Une élite parmi elles aura une opinion personnelle basée sur la réflexion et le raisonnement, les autres vont être influencées par des considérations plus ou moins dignes de déterminer un vote et qui leur sont imposées par une cabale organisée.

C’est d’ailleurs un peu ce qui arrive pour beaucoup d’hommes.

J’ai entendu, il y a 3 ou 4 ans, un de nos savants juges, dans une conférence antiféministe, plaider contre le vote des femmes. Certaines de ses objections étaient bonnes, elles l’étaient même toutes, mais plusieurs auraient pu être invoquées également contre le vote des hommes. C’était très amusant d’entendre l’énumération de tout ce que les femmes devraient étudier et comprendre pour voter avec intelligence et en connaissance de cause, quand on sait que le premier imbécile venu a droit de vote, et qu’un trop grand nombre de voteurs louches attendent les élections « pour faire de l’argent ».

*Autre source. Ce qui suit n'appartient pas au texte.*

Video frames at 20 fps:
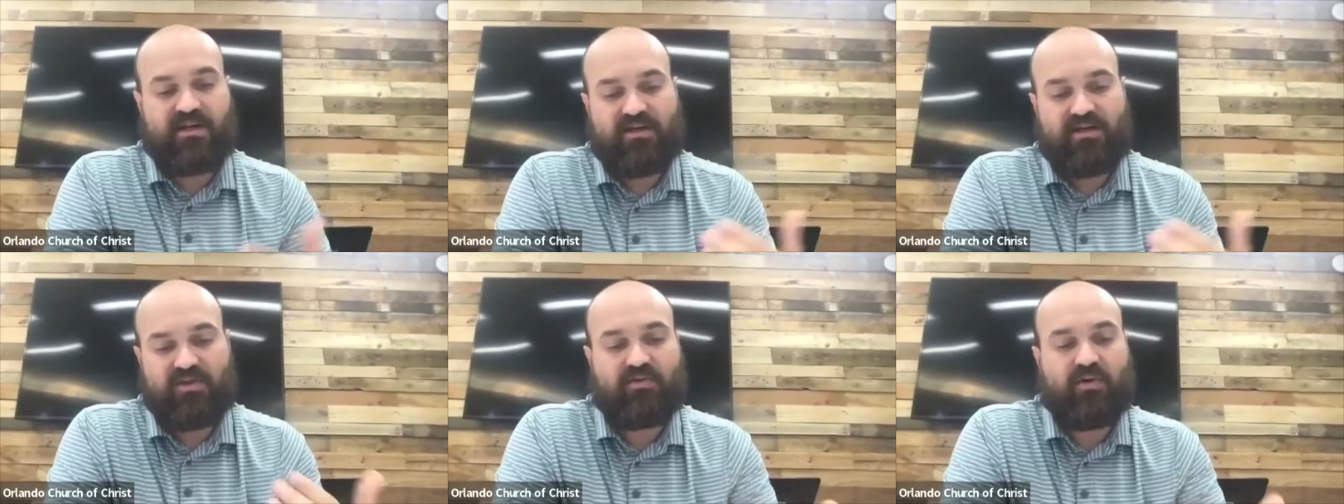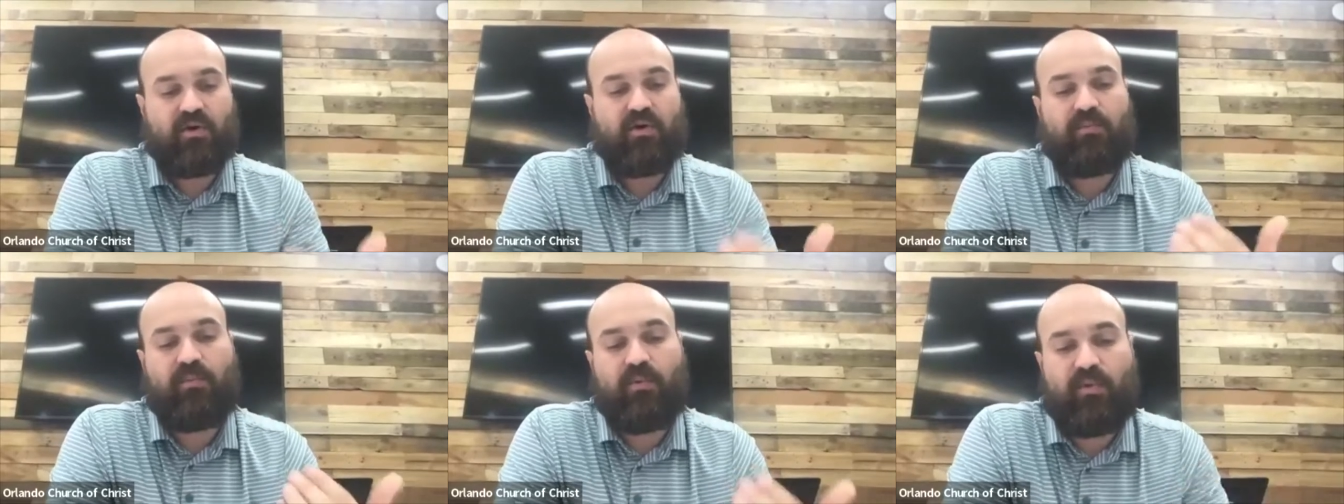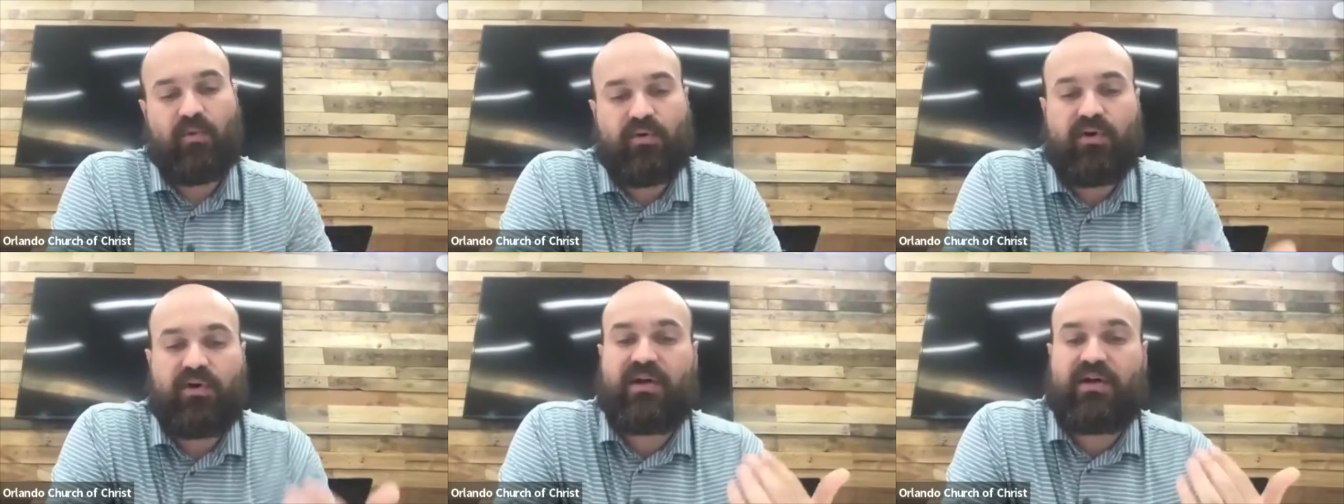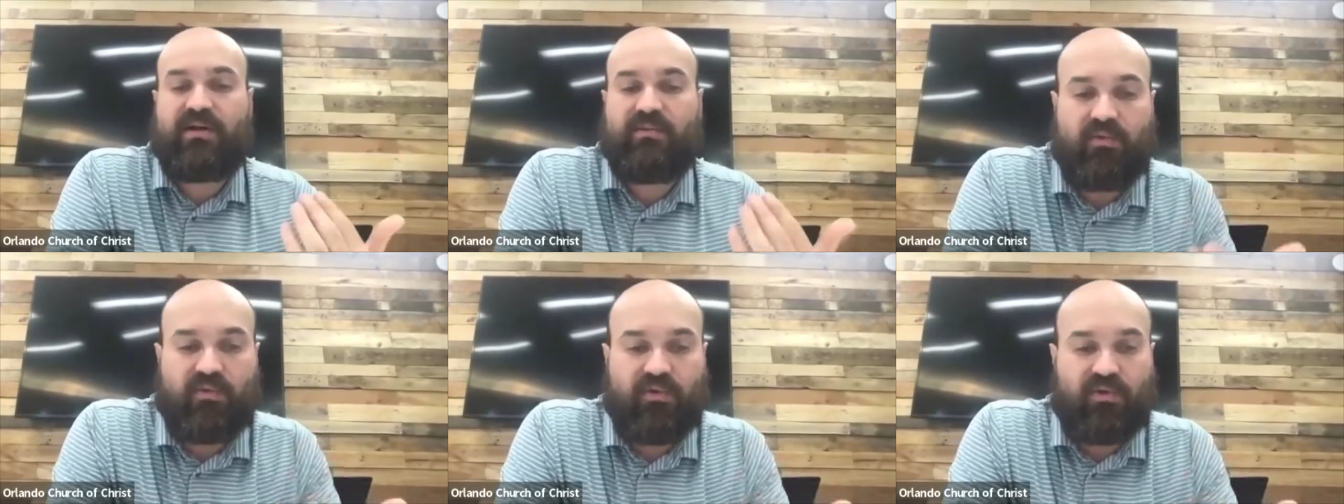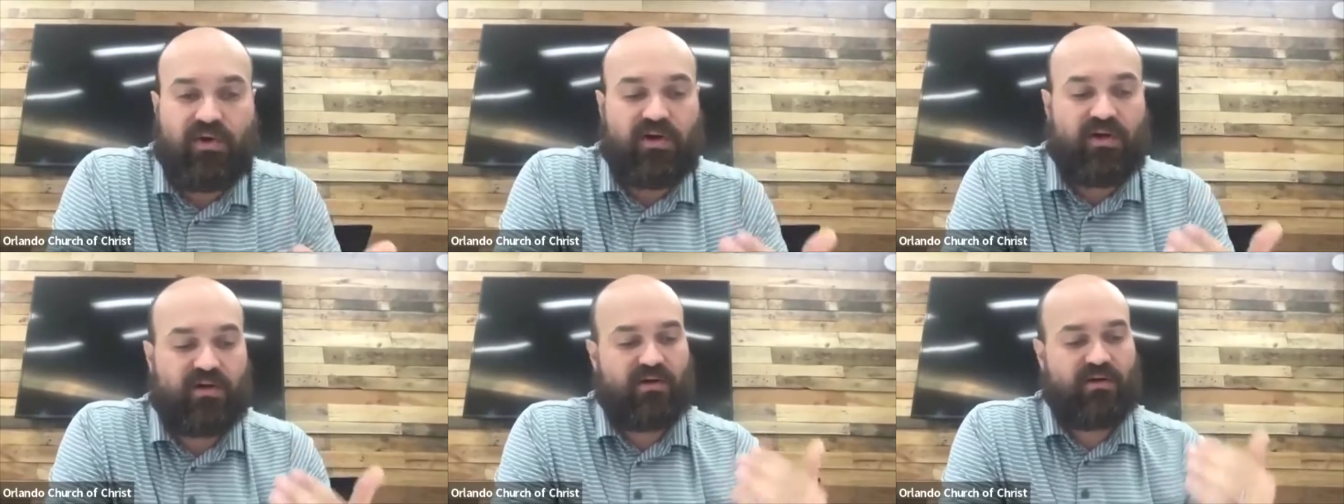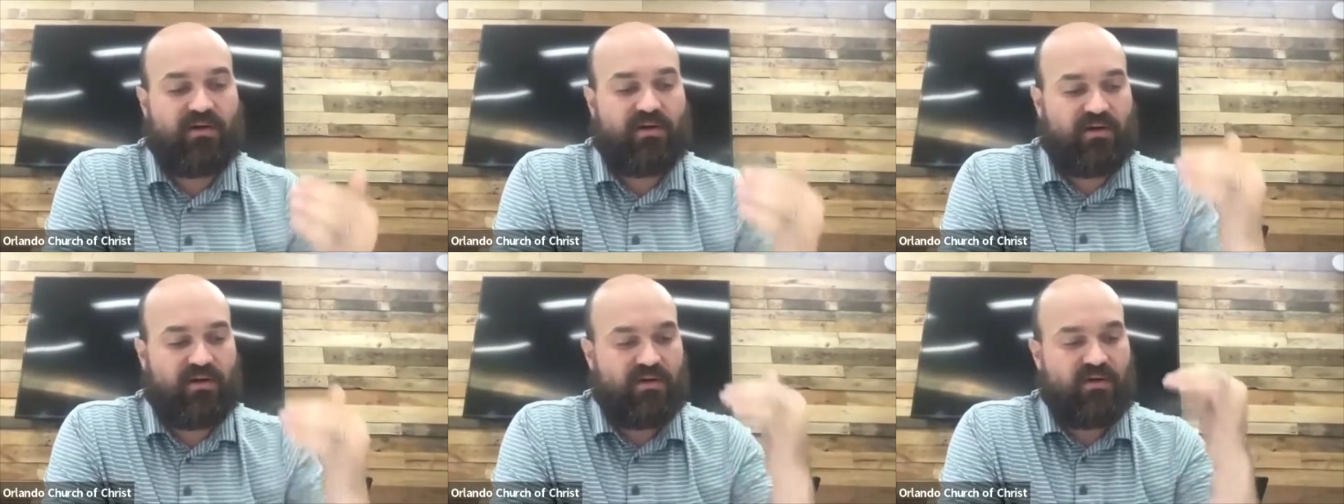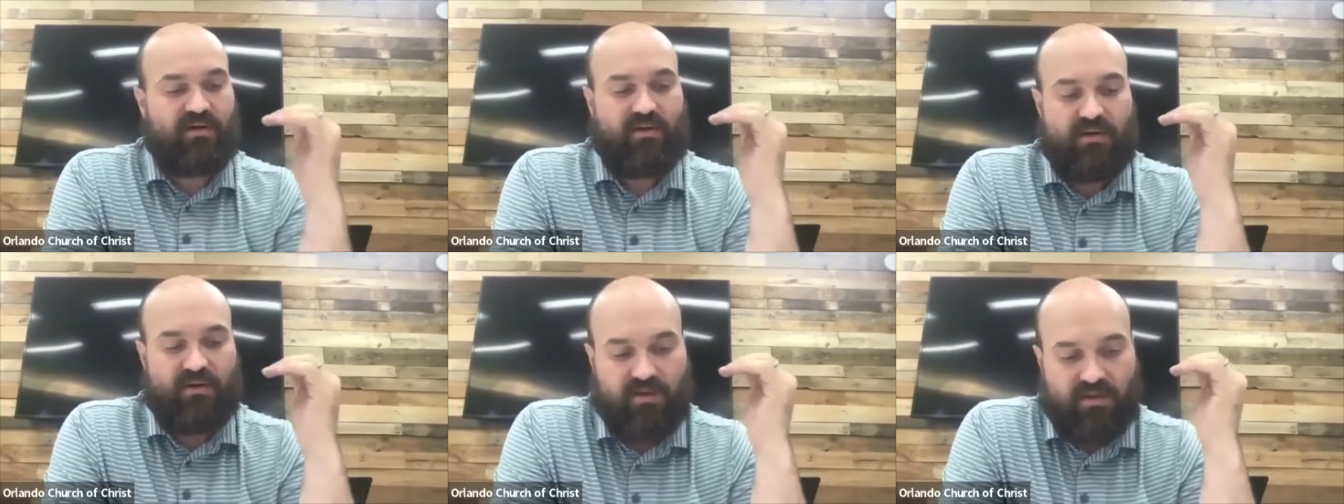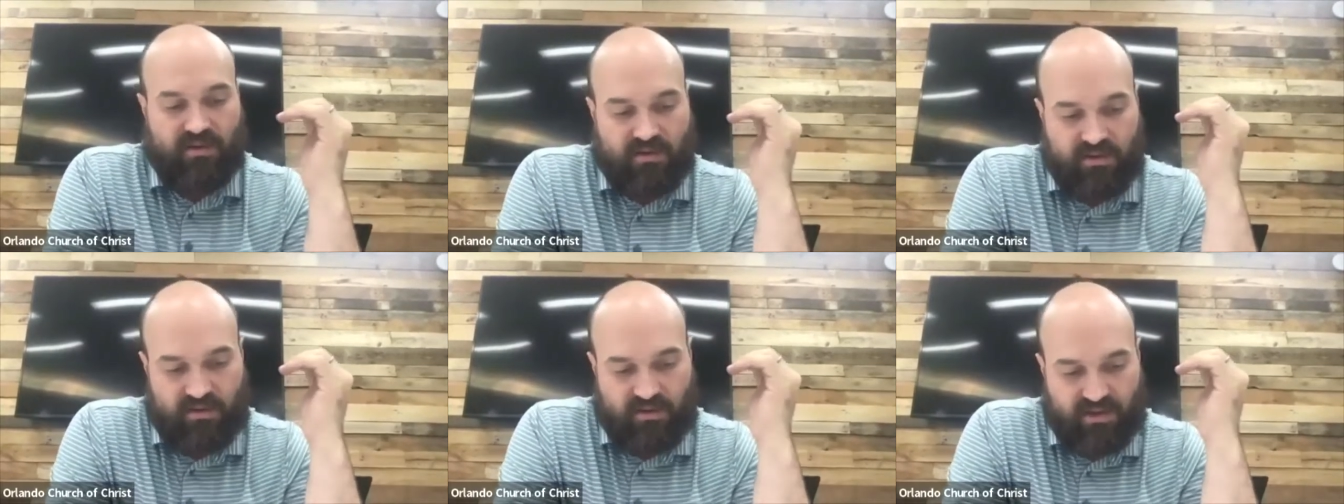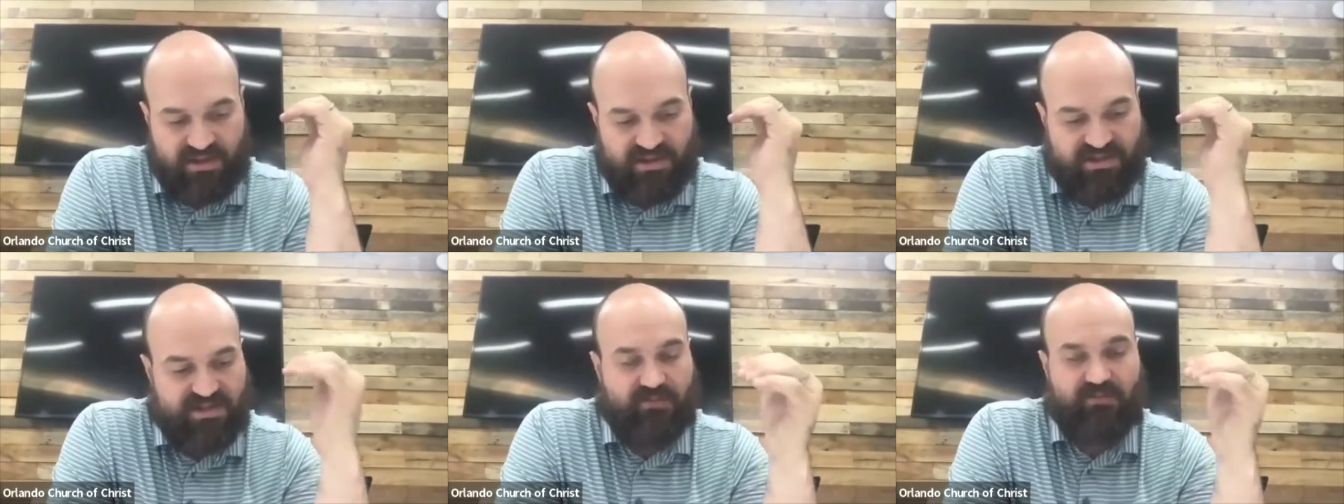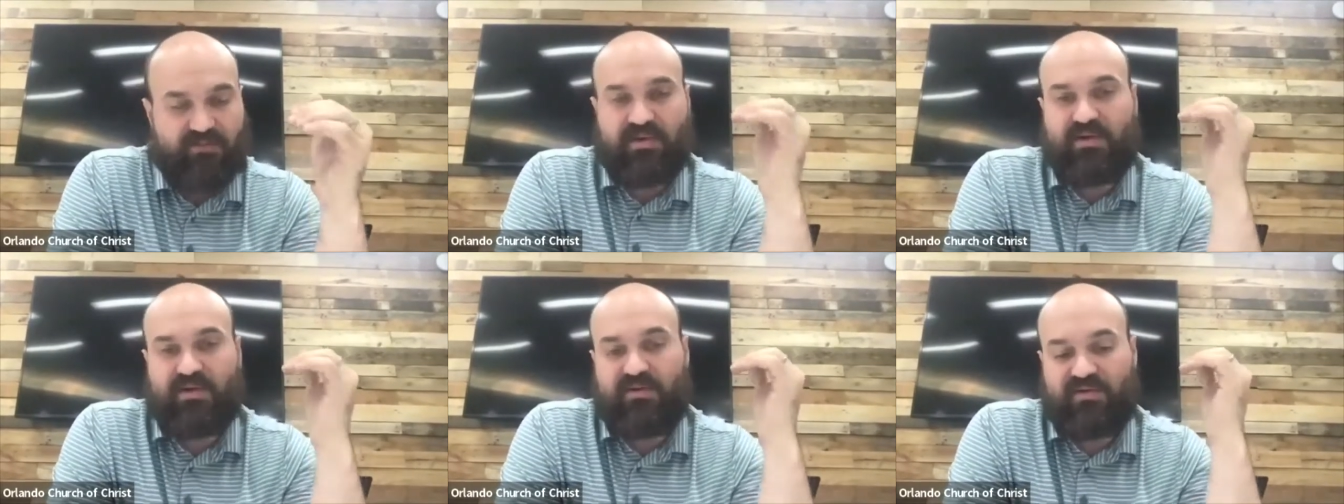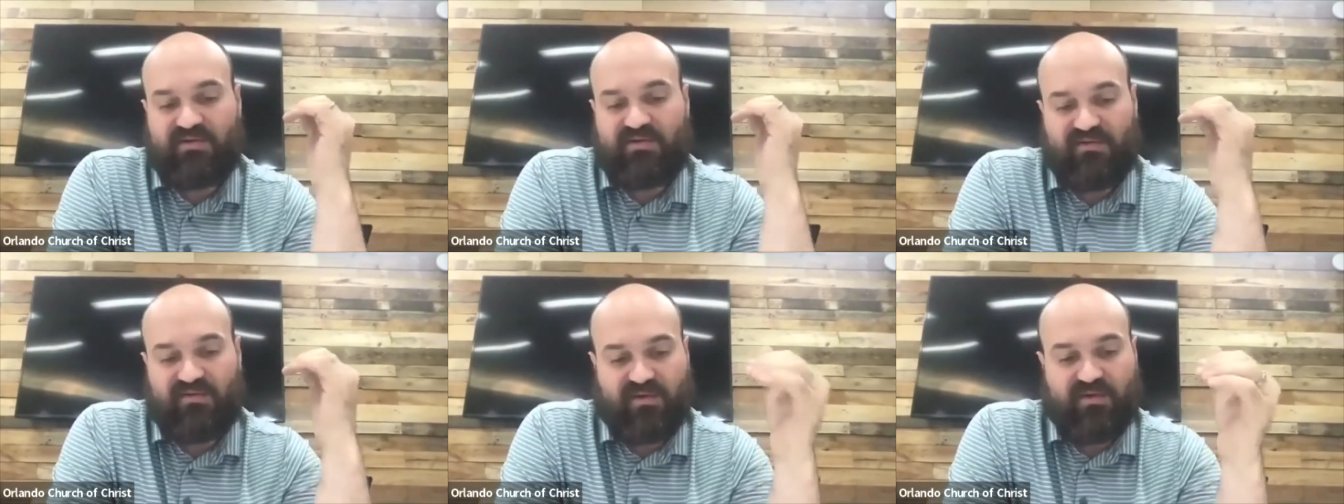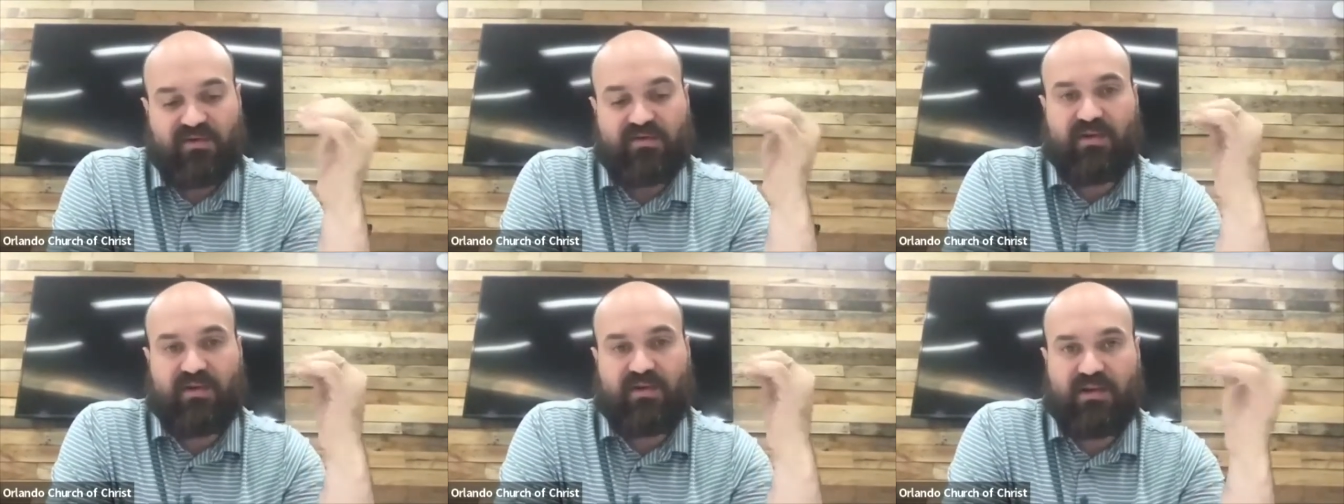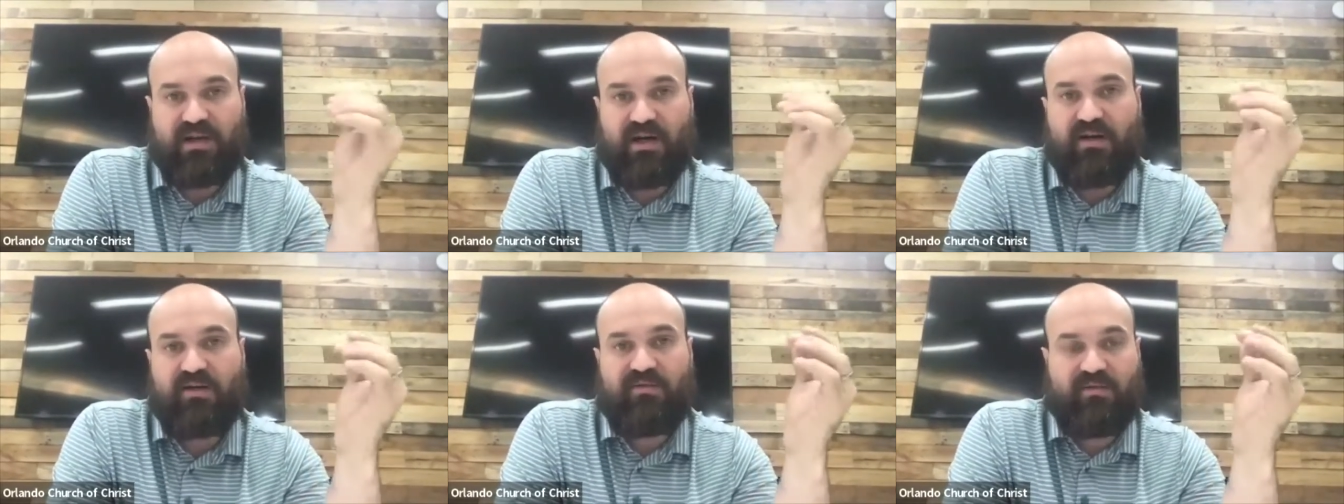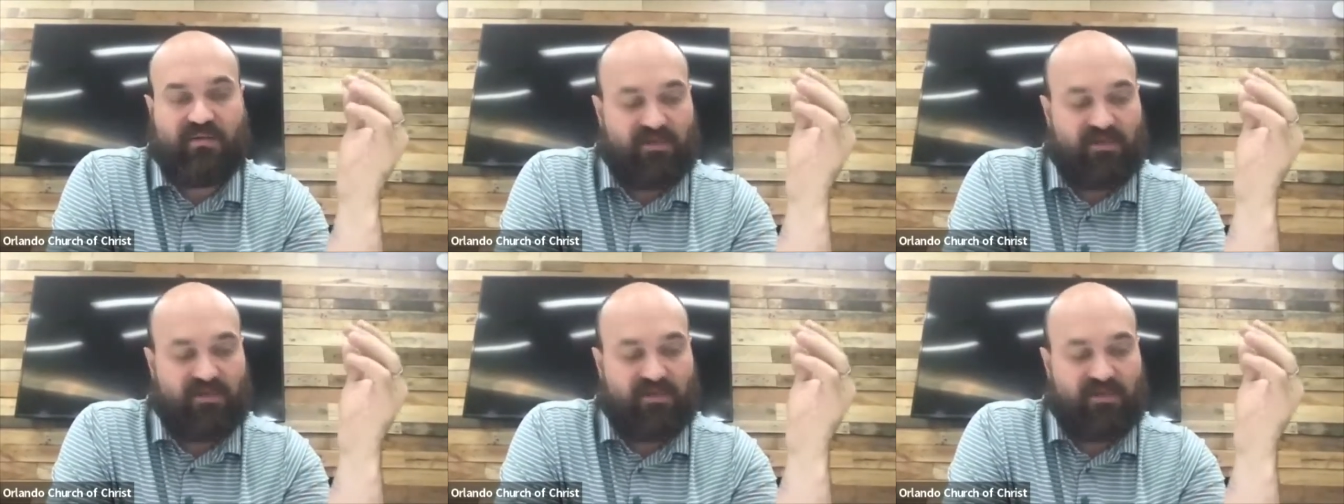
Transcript: You grow more and more as someone who's filled with love.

N’empêche qu’il avait raison, et si j’ai ri en faisant mes petites comparaisons, j’admettais avec lui qu’il faudrait une préparation sérieuse pour que les femmes puissent exercer sainement et utilement cette prérogative qui lui semblait inadmissible à cette époque.

Et voici que, soudainement, une loi, qui tournera peut-être contre ses auteurs, lance les femmes dans la lutte politique. Elles y apportent leurs qualités et leurs défauts ; elles y apportent surtout le sentiment, l’imagination, l’illogisme, créateurs de l’imprévu qui réserve toujours aux hommes des surprises déconcertantes. Et en attendant le résultat de l’agitation actuelle, je constate un curieux état de choses. Pour lutter contre les organisations gouvernementales qui se servent pour influencer les femmes de l’argent dont elles disposent, il a fallu des organisations libérales chargées d’expliquer et de faire comprendre aux femmes leur véritable intérêt et leurs devoirs de Canadiennes, et entre les deux camps, les pauvres voteuses, sollicitées à droite et à gauche, endoctrinées, tentées, menacées, tiraillées en tous sens sont bien à plaindre ! Et bien fin celui qui devinerait de quel côté elles seront en définitive ! Moi j’ai confiance que leur simple instinct les feront se lever en masse contre le gouvernement actuel.

Il est évident d’ailleurs que Borden se défiait du sentiment féminin, et qu’en accordant le droit de vote aux seules parentes des soldats, il a voulu réduire le risque au minimum.